• Work request
Leaving out only the pictures, write out all the entries exactly.

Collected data
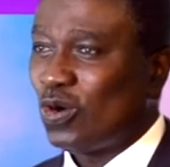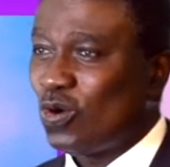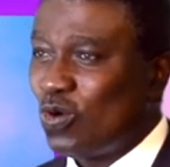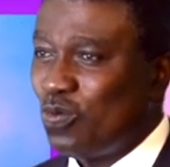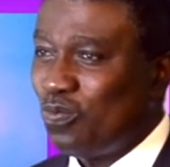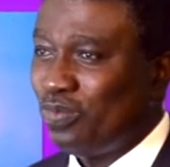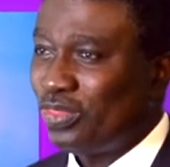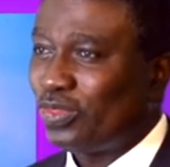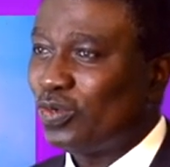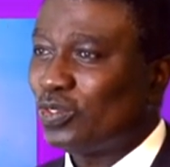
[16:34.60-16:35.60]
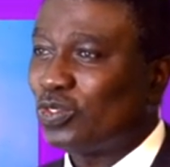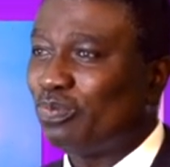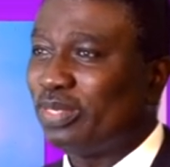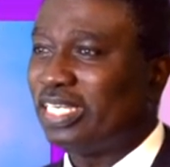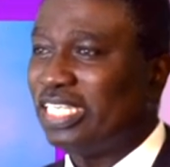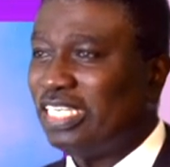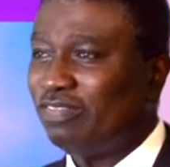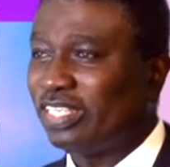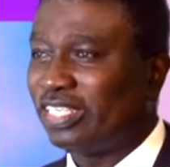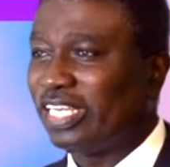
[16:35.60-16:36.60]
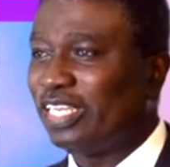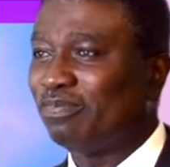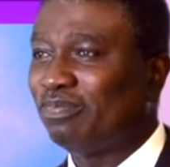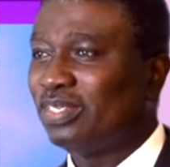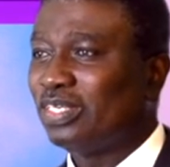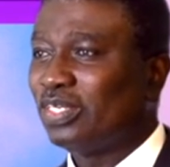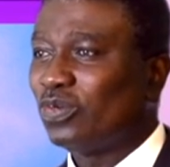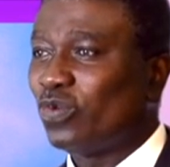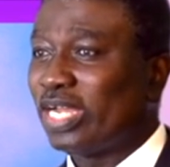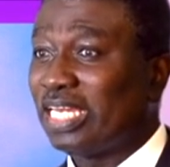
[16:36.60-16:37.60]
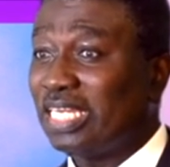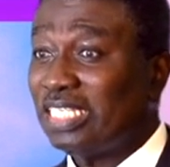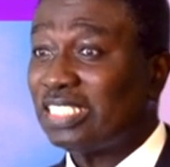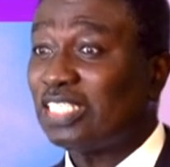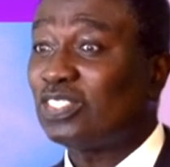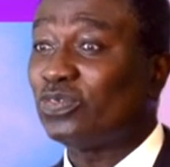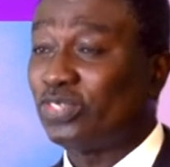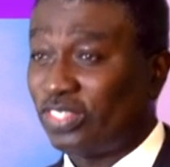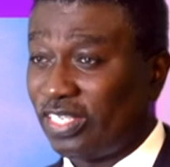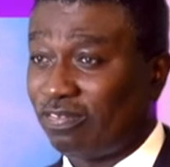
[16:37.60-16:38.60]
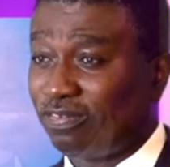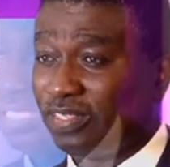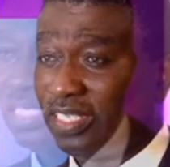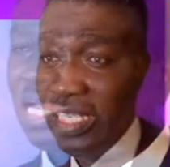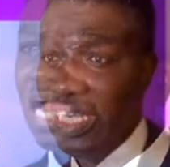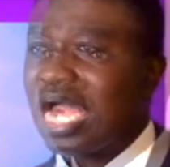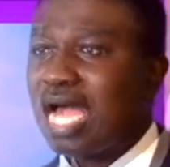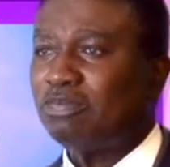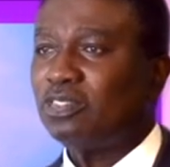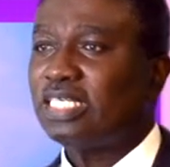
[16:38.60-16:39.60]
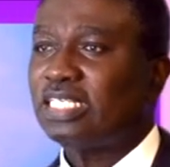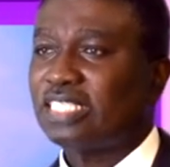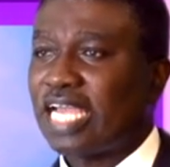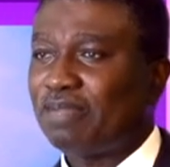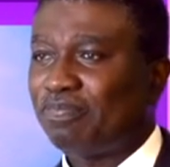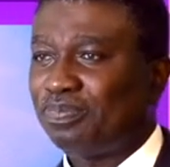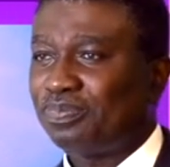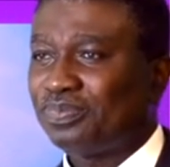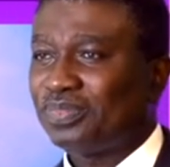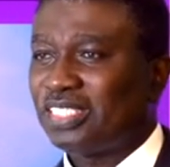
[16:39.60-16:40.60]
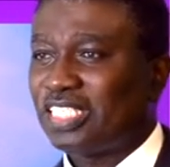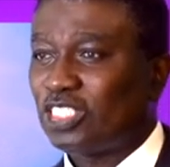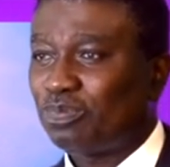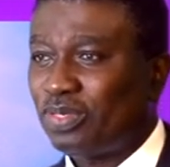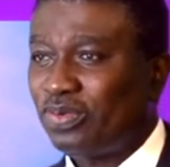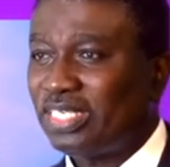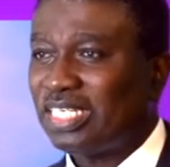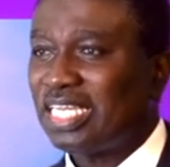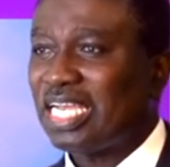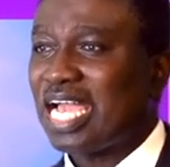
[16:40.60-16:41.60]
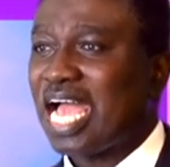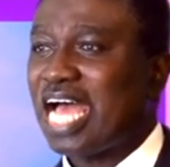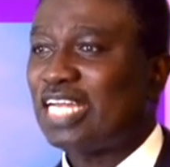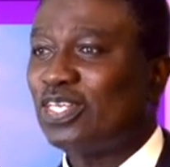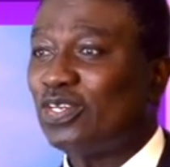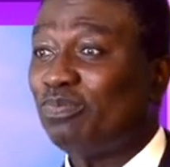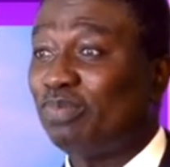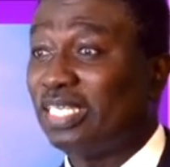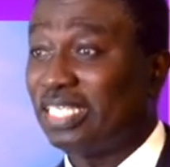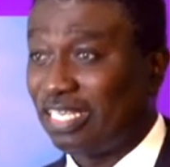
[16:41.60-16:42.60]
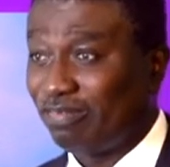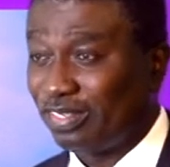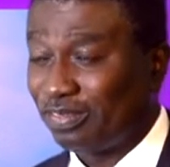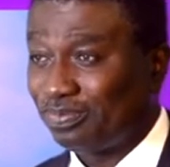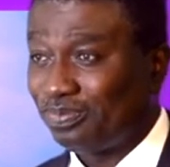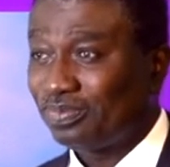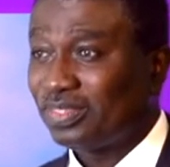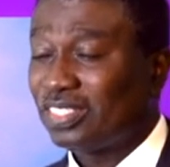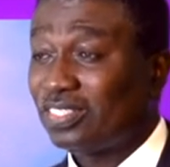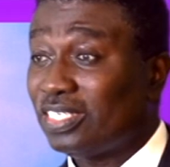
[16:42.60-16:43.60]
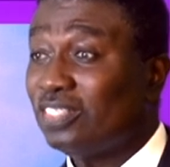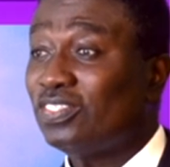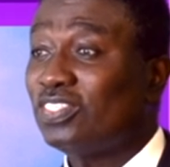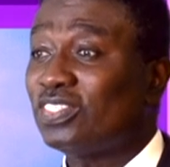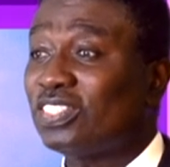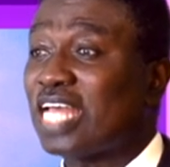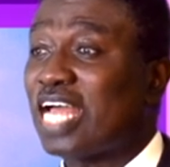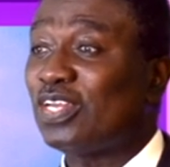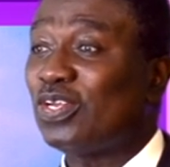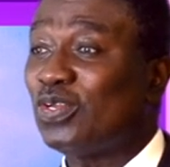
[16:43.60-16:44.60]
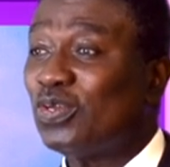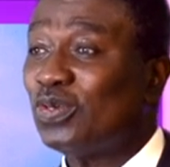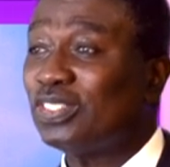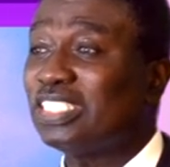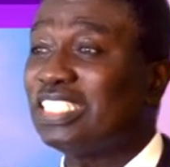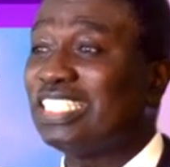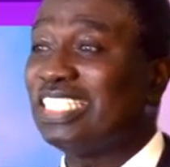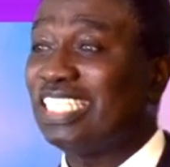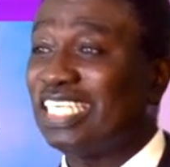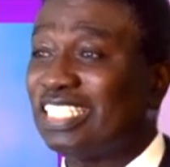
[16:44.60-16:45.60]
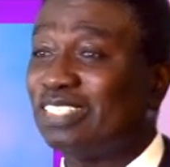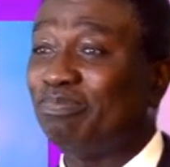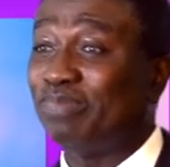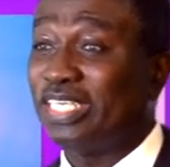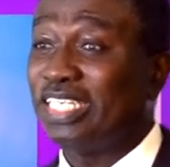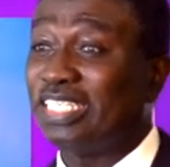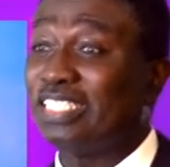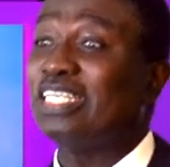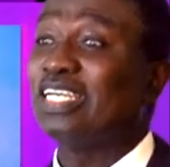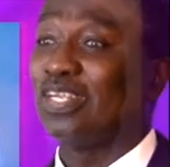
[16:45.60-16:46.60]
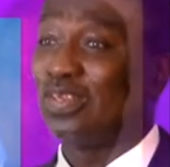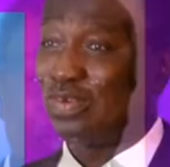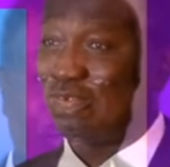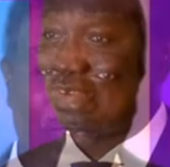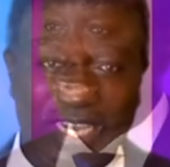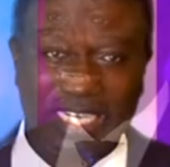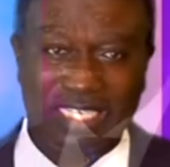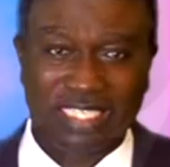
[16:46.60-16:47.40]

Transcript: whom those who believed in him were later to receive. Up to that time, the Spirit had not been given, since Jesus had not yet been glorified.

• Response
[16:34.60-16:35.60]
[16:35.60-16:36.60]
[16:36.60-16:37.60]
[16:37.60-16:38.60]
[16:38.60-16:39.60]
[16:39.60-16:40.60]
[16:40.60-16:41.60]
[16:41.60-16:42.60]
[16:42.60-16:43.60]
[16:43.60-16:44.60]
[16:44.60-16:45.60]
[16:45.60-16:46.60]
[16:46.60-16:47.40]

Transcript: whom those who believed in him were later to receive. Up to that time, the Spirit had not been given, since Jesus had not yet been glorified.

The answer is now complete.